The CNN survey, and to a lesser extent some of the other recent surveys, suggest an electorate that is hardening along traditional lines, with half the country preferring change, Democrats and Obama, and half opting for strength and experience, Republicans and McCain.

If that’s true, it suggests a return to the partisan equilibrium that we saw in 2000 and 2004, and a tight race all the way to November. Given the strong mood for change and the sense of impending doom in Republican ranks just a few weeks ago, that would be disappointing news for Democratic partisans who hoped to avoid a nail-biter.

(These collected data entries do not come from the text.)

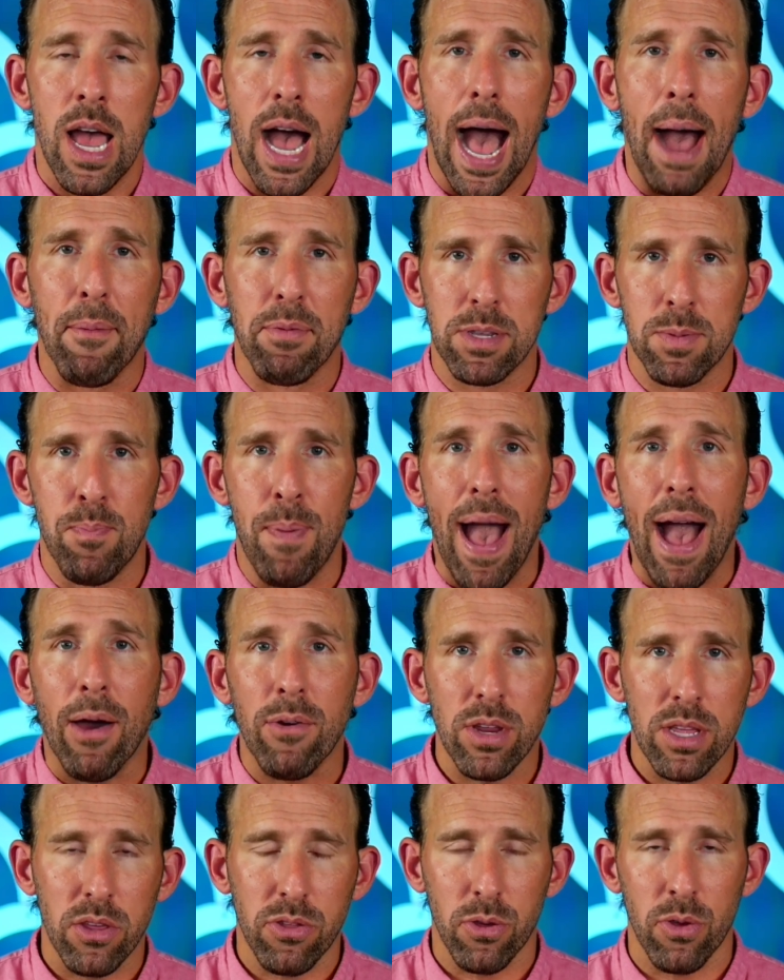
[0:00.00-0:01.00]
I was
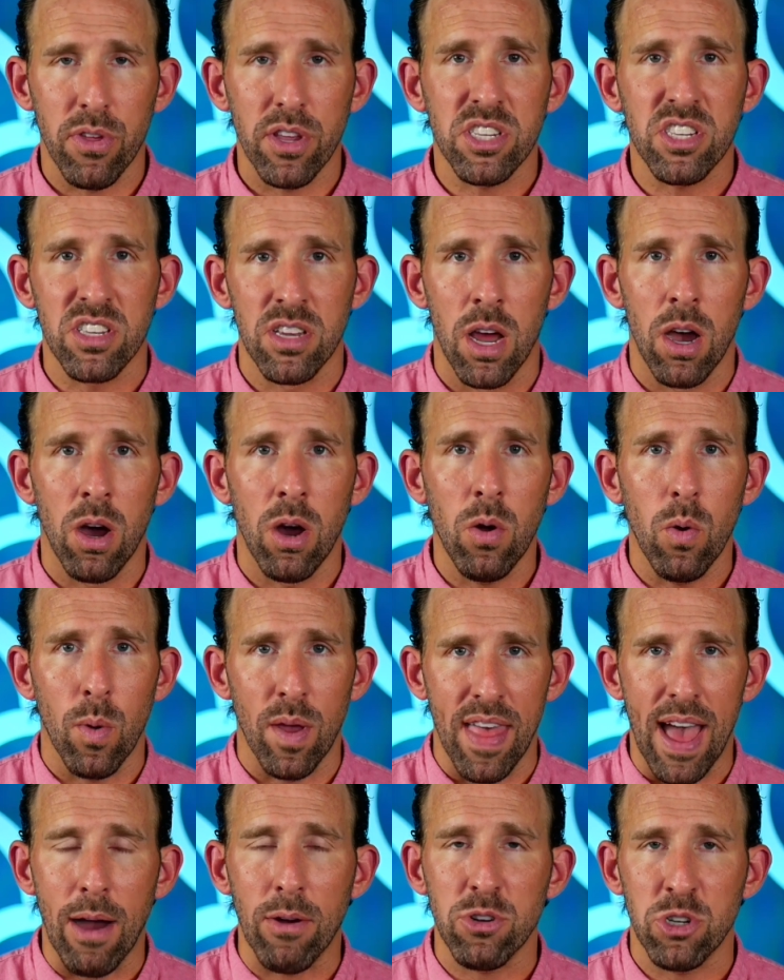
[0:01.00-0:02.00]
bounding through the snow
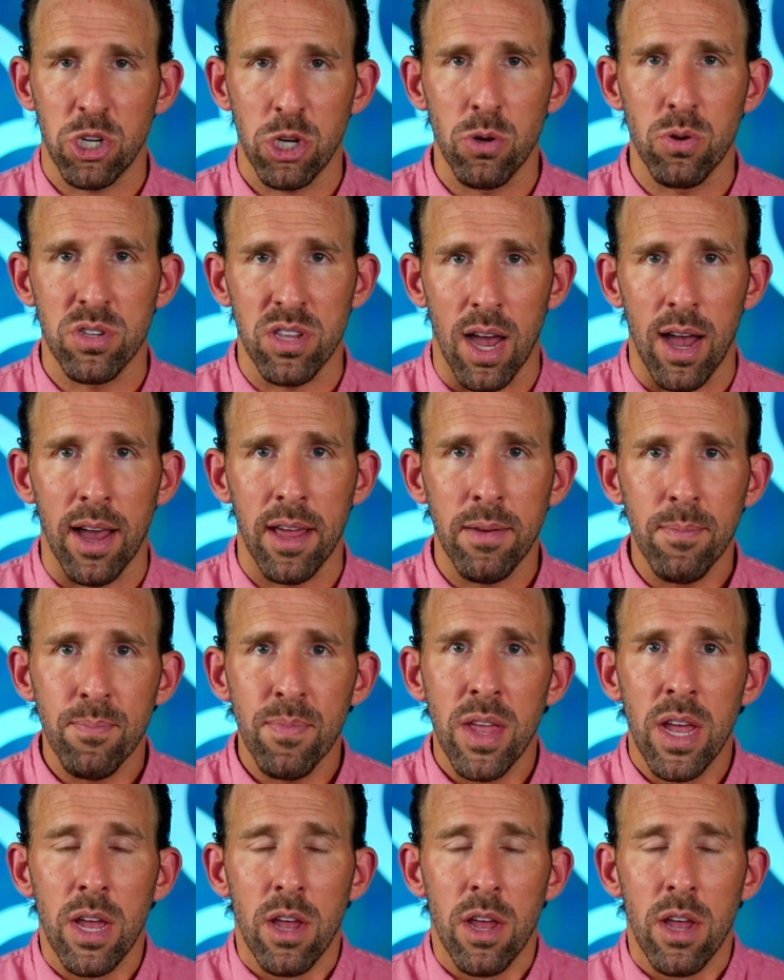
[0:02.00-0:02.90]
without shoes on.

The most recent CNN/Opinion Research poll found a dramatic rebound by the Republican Party. If that has occurred — and it still is nothing more than an “if” — then it changes the entire dynamic of the election.

The survey showed a significant drop in the public’s view of the Democratic Party — from 56 percent favorable/35 percent unfavorable in late April to 51 percent favorable/40 percent unfavorable now — and a corresponding improvement in the GOP’s image, from 38 percent favorable/53 percent unfavorable in April to 48 percent favorable/45 percent unfavorable now. That still leaves the Democratic Party with a better image, but the difference between the parties’ standings is far less dramatic than it was.

It also showed what can only be described as the total collapse of the party’s advantage in the “generic Congressional ballot” question, which asks respondents whether they plan to vote for the Republican or the Democratic candidate for Congress.

The Sept. 5-7 CNN poll showed Democrats with a 3-point advantage on the generic ballot, 49 percent to 46 percent. In November, the Democrats held an 11-point advantage (53 percent to 42 percent), and in June of 2007, their advantage was a dozen points (53 percent to 41 percent).

Most surveys have shown the Democratic Congressional generic ballot advantage to be 8 points to 15 points for more than a year, so a dramatic narrowing of those numbers would be significant. I’m not yet ready to believe that has happened until I see corroborating data.